RECORDS FOR PROCESSING section start

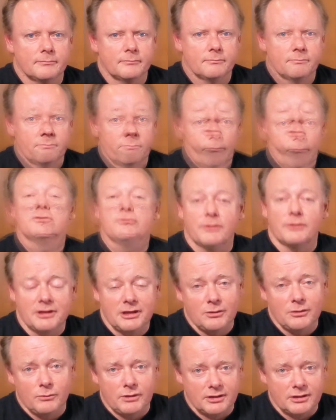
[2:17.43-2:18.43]
As a
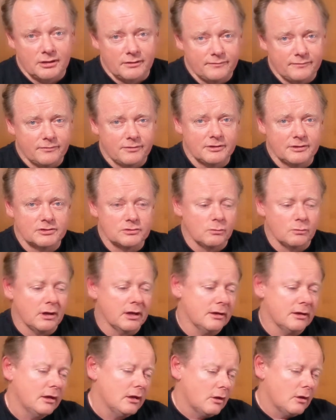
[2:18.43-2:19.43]
drinking window for this
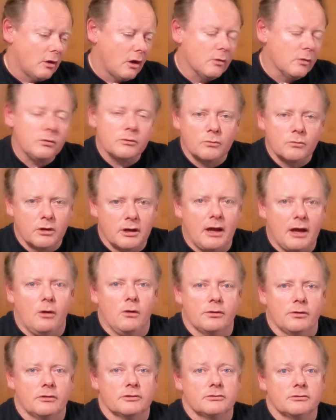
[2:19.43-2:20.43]
one, I wouldn't want to
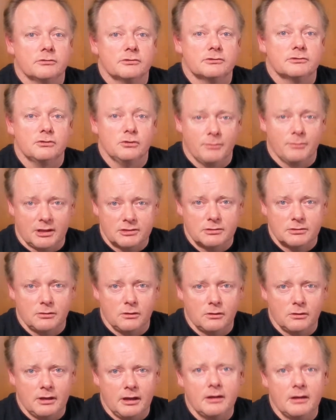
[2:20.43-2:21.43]
hold on to it too much
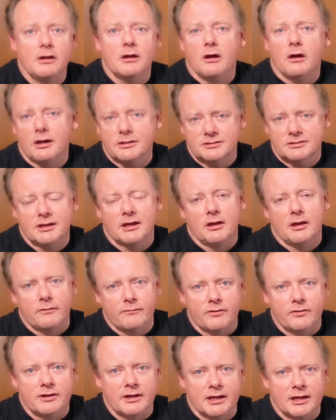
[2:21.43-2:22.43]
longer. I'd say
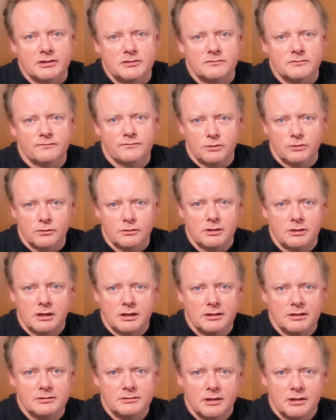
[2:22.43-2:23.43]
over the next few
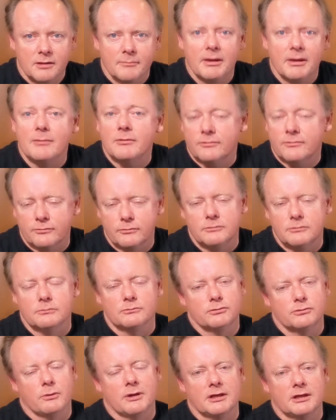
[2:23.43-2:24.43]
years, maybe through till
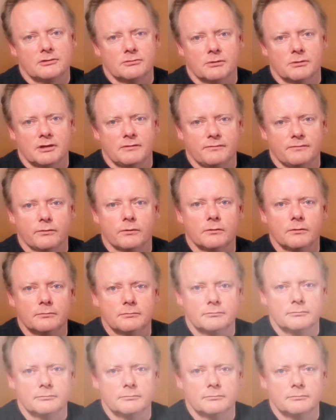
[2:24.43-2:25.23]
2024.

RECORDS FOR PROCESSING section end

## EXERCISE BRIEF
The reply is to be all the records above, transcribed exactly, with no pictures.

## OUTPUT FOR THIS EXERCISE
[2:17.43-2:18.43]
As a
[2:18.43-2:19.43]
drinking window for this
[2:19.43-2:20.43]
one, I wouldn't want to
[2:20.43-2:21.43]
hold on to it too much
[2:21.43-2:22.43]
longer. I'd say
[2:22.43-2:23.43]
over the next few
[2:23.43-2:24.43]
years, maybe through till
[2:24.43-2:25.23]
2024.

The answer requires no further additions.